Amazon SageMaker
Amazon SageMaker is a fully managed, end-to-end machine learning platform that provides every tool needed to build, train, and deploy ML models. It is the most comprehensive ML service on AWS.
Exam Tip: SageMaker has MANY components. The exam tests whether you know which SageMaker feature to use for each ML task (data prep, labeling, training, deployment, monitoring). Know each component's purpose.
SageMaker Studio
Unified Interface
- What: A single web-based IDE for all ML development activities
- Features:
- Integrated development environment for ML
- Unified access to ALL SageMaker features
- Collaboration features for teams
- Git integration
- Visual experiment tracking
Notebooks
- JupyterLab notebooks: Interactive coding environment for data exploration and model prototyping
- Pre-configured environments: Python, R, and ML libraries pre-installed
- Managed infrastructure: Automatically provisions and scales compute
- Kernel management: Switch between different compute instances and ML frameworks
SageMaker Data Wrangler
Data Preparation
- What: Visual tool for data preparation and transformation — no coding required
- Capabilities:
- Import data from S3, Athena, Redshift, Snowflake, Databricks, and more
- 300+ built-in data transformations
- Visual data flow builder (drag-and-drop)

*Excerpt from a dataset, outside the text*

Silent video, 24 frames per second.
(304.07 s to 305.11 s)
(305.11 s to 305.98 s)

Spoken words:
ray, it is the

- Export to SageMaker Pipelines, notebooks, or Python scripts
- Quick model training to validate data quality
Data Quality Tool
- Automatically assess data quality
- Identify missing values, duplicates, outliers
- Generate data quality reports
- Recommend transformations for common data issues
Exam Tip: Data Wrangler = visual, no-code data preparation. If the question mentions preparing/transforming data for ML without coding, think Data Wrangler.
SageMaker Ground Truth
Data Labeling
- What: Managed service for creating labeled training datasets using human annotators
- How:
- Define labeling task (image classification, text classification, bounding boxes, etc.)

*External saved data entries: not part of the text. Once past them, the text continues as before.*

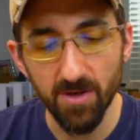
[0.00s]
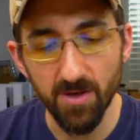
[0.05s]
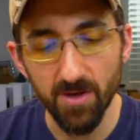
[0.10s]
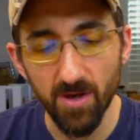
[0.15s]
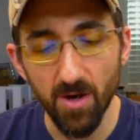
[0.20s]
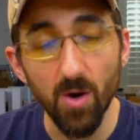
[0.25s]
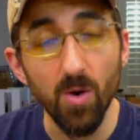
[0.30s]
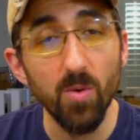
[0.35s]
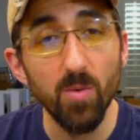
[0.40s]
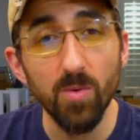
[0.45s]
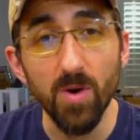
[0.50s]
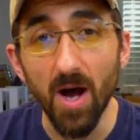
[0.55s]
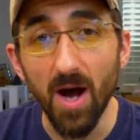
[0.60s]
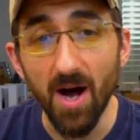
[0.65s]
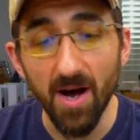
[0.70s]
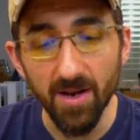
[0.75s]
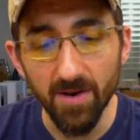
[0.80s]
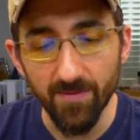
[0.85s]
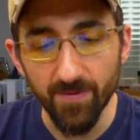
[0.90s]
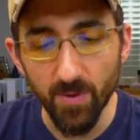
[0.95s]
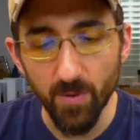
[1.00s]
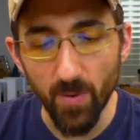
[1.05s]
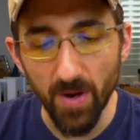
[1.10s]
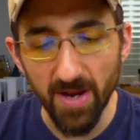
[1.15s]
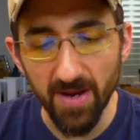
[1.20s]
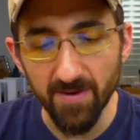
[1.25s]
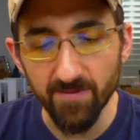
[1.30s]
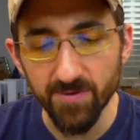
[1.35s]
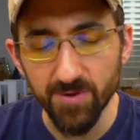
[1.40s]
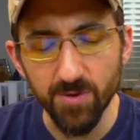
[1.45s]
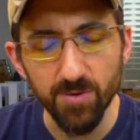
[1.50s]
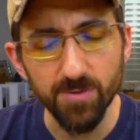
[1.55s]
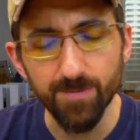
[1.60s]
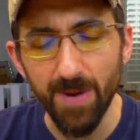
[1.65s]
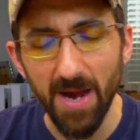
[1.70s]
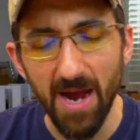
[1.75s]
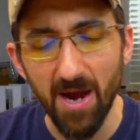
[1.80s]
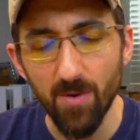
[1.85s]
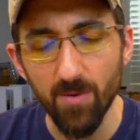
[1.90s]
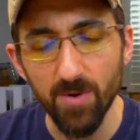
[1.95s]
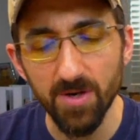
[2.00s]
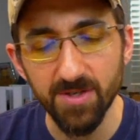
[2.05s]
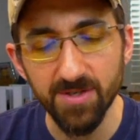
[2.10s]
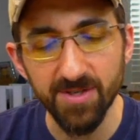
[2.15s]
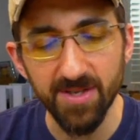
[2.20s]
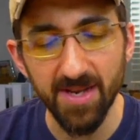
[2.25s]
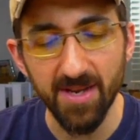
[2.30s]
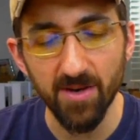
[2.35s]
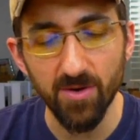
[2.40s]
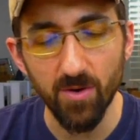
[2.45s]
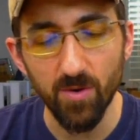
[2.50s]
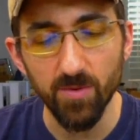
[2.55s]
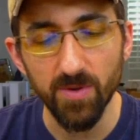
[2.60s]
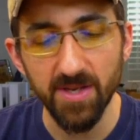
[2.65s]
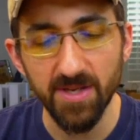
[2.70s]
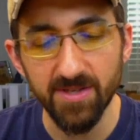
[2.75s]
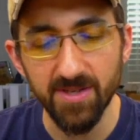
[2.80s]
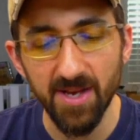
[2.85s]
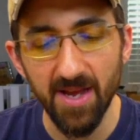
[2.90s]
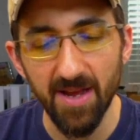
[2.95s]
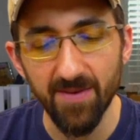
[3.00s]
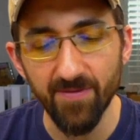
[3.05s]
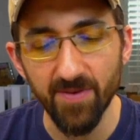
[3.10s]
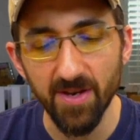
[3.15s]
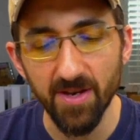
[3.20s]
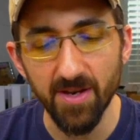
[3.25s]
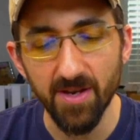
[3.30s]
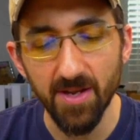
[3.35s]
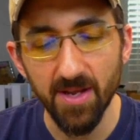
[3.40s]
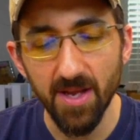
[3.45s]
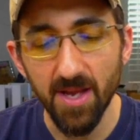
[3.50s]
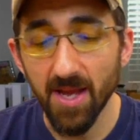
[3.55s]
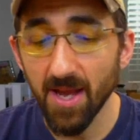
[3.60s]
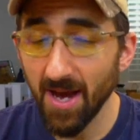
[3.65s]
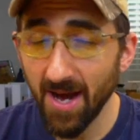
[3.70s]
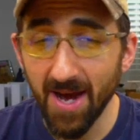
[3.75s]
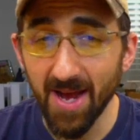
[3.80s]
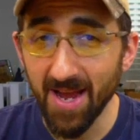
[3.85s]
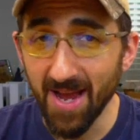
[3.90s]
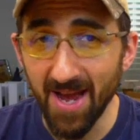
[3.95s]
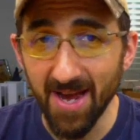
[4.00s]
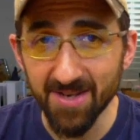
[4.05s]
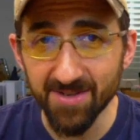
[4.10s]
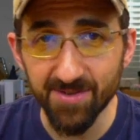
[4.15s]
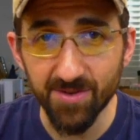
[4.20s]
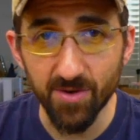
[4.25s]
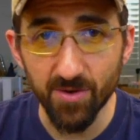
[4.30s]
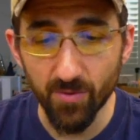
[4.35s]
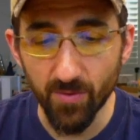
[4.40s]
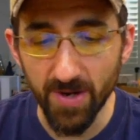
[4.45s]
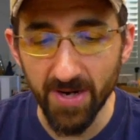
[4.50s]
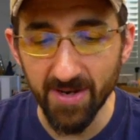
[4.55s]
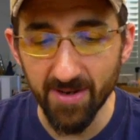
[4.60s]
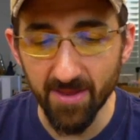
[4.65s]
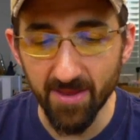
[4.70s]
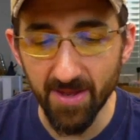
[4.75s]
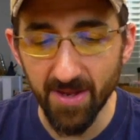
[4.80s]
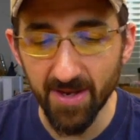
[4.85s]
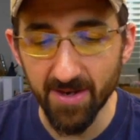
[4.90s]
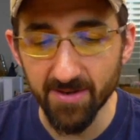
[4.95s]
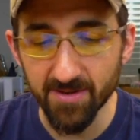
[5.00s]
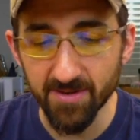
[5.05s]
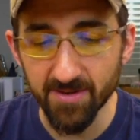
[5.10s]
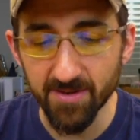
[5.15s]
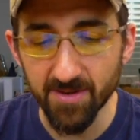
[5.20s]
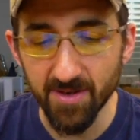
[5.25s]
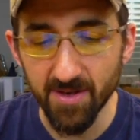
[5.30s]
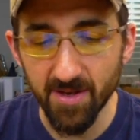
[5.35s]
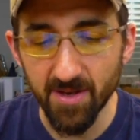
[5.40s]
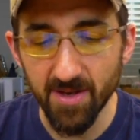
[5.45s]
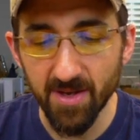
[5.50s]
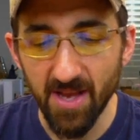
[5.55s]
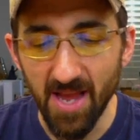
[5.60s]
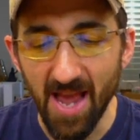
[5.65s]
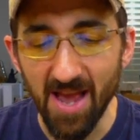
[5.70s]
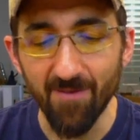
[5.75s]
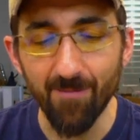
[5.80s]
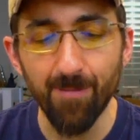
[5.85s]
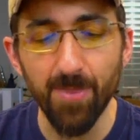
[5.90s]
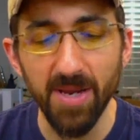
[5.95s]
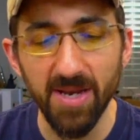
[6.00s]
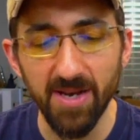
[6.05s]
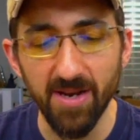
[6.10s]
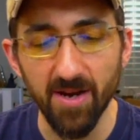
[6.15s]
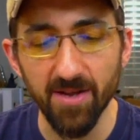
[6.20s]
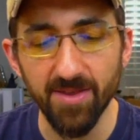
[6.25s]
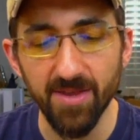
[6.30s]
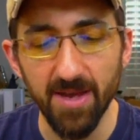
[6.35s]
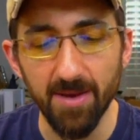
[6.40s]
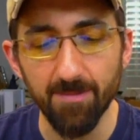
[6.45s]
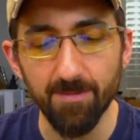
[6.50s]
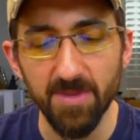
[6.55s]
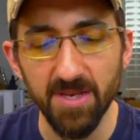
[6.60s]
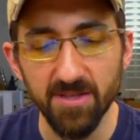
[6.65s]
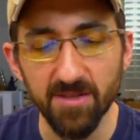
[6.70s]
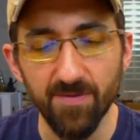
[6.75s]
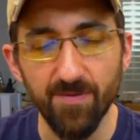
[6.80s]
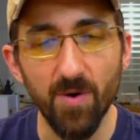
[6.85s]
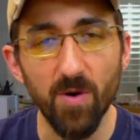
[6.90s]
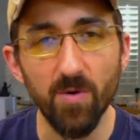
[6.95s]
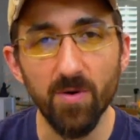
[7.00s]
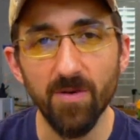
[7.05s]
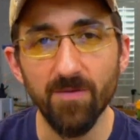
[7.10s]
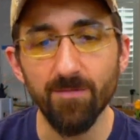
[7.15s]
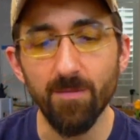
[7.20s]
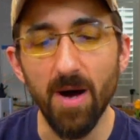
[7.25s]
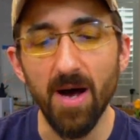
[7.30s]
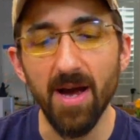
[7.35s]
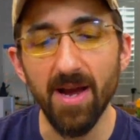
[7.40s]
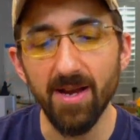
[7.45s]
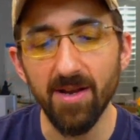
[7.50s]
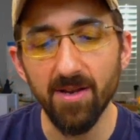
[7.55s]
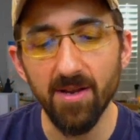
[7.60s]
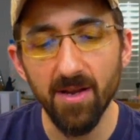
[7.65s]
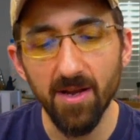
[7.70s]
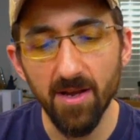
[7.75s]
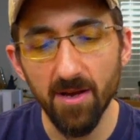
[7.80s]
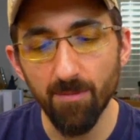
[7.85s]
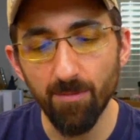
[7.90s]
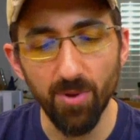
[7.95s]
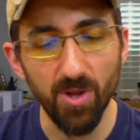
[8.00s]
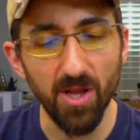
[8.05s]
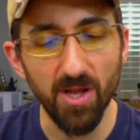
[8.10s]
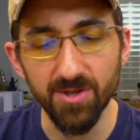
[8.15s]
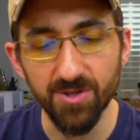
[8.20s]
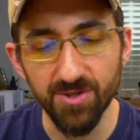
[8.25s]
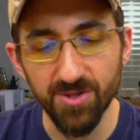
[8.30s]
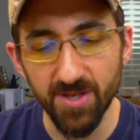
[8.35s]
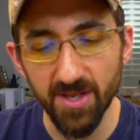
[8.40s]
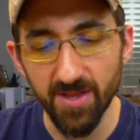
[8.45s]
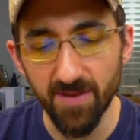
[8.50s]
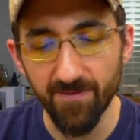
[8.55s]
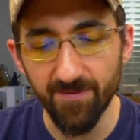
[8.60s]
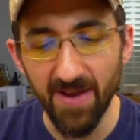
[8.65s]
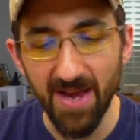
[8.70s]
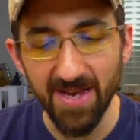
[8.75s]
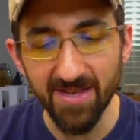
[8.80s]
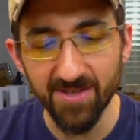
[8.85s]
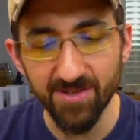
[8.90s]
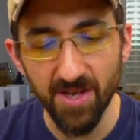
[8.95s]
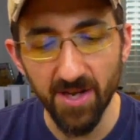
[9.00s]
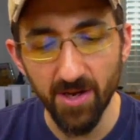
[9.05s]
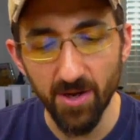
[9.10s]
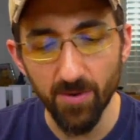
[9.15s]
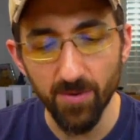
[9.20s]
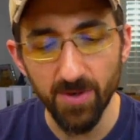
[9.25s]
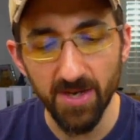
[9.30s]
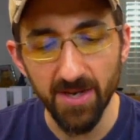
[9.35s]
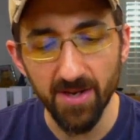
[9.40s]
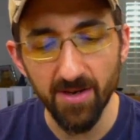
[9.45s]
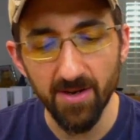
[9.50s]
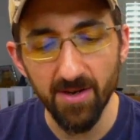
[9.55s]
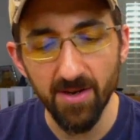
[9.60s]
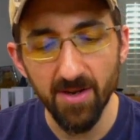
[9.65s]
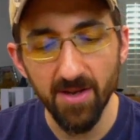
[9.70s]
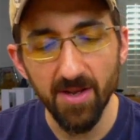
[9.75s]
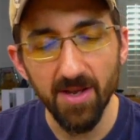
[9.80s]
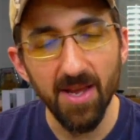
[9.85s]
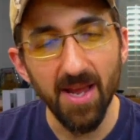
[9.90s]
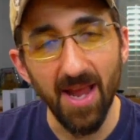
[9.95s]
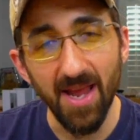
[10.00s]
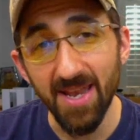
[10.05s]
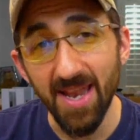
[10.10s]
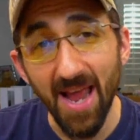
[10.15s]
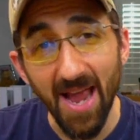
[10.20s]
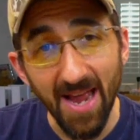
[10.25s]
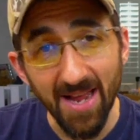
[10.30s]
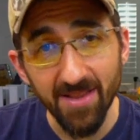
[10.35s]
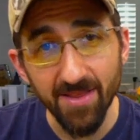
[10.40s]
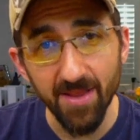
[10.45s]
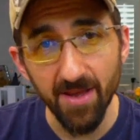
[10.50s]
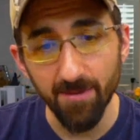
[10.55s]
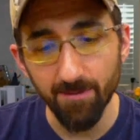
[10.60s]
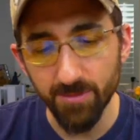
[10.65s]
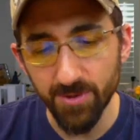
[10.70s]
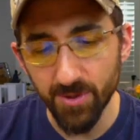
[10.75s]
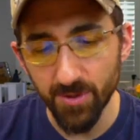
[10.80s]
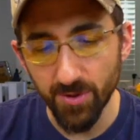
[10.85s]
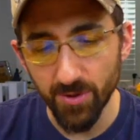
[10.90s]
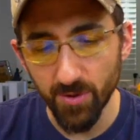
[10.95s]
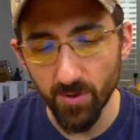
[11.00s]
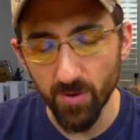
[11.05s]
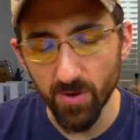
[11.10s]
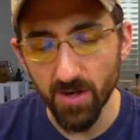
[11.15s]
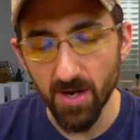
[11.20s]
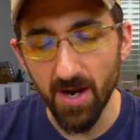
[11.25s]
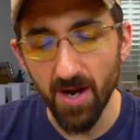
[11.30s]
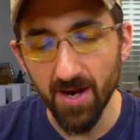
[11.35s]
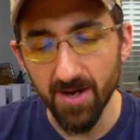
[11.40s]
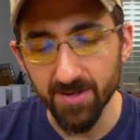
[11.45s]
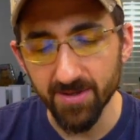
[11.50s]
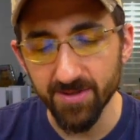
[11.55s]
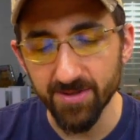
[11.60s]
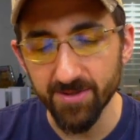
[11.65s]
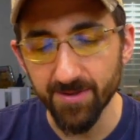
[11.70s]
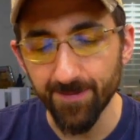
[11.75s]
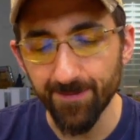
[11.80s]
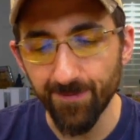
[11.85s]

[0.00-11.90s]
O god of the waves, whose power is second only to heaven, I ask great things. Have pity on them, these folk of mine, plunged in the vast Ionian, and add them to your gods.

- Use Amazon Mechanical Turk, private workforce, or third-party vendors
- Built-in workflow management for labeling tasks
- Supported Tasks:
- Image classification, object detection, semantic segmentation
- Text classification, named entity recognition
- Video frame labeling
- 3D point cloud labeling
- Audio classification
Ground Truth Plus
- What: A premium, turnkey data labeling service where AWS expert workforce handles the entire labeling process
- Difference from Ground Truth: With Plus, you provide the data and AWS manages the entire labeling workflow (project setup, workforce management, quality control)
- Best For: Organizations that don't want to manage labeling workflows
Exam Tip: Ground Truth = data labeling. If the question involves creating labeled datasets for training ML models, the answer is Ground Truth. Ground Truth Plus = fully managed (AWS handles everything).
SageMaker Feature Store
- What: A centralized, managed repository for storing, sharing, and managing ML features
- Features:
- Online Store: Low-latency feature retrieval for real-time inference
- Offline Store: Historical feature data for training (stored in S3)
- Feature versioning and lineage tracking
- Feature sharing across teams and models
- Batch or streaming ingestion
- Use Case: Ensure consistent features between training and inference (avoid training-serving skew)
Exam Tip: Feature Store = central feature repository. If the question mentions reusing features across models or ensuring feature consistency between training and inference, think Feature Store.
SageMaker Training
Training Jobs
- What: Managed infrastructure for training ML models at any scale
- How:
- Specify training algorithm (built-in or custom container)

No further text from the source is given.